Segment Open
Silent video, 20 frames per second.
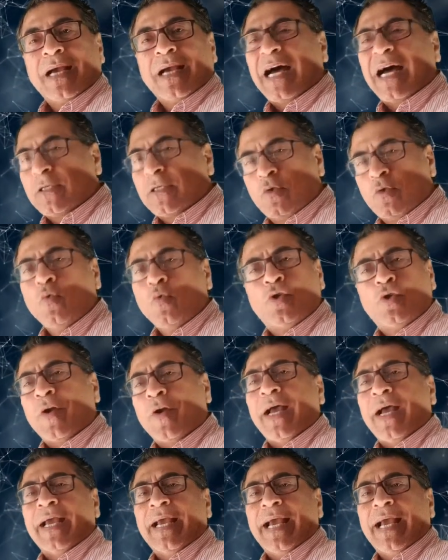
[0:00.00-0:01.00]
are too
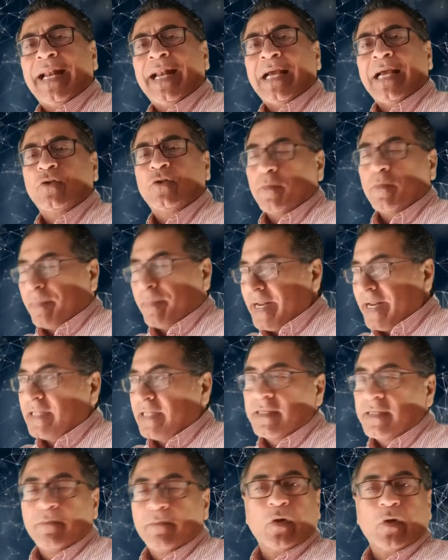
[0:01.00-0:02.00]
dry and I should
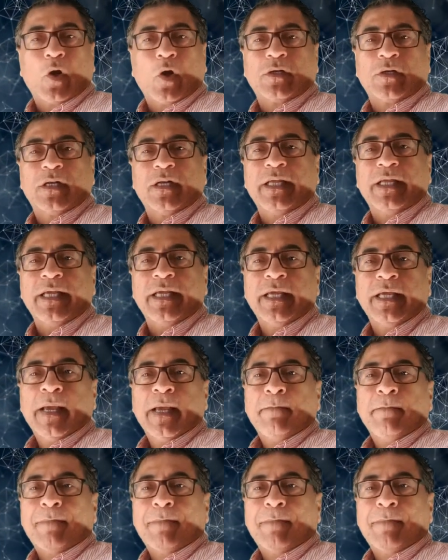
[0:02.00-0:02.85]
break the monotony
Segment Closed
The problem: Every record should come back exactly as it is, though none of the pictures should.

Solution for this exercise:
Silent video, 20 frames per second.
[0:00.00-0:01.00]
are too
[0:01.00-0:02.00]
dry and I should
[0:02.00-0:02.85]
break the monotony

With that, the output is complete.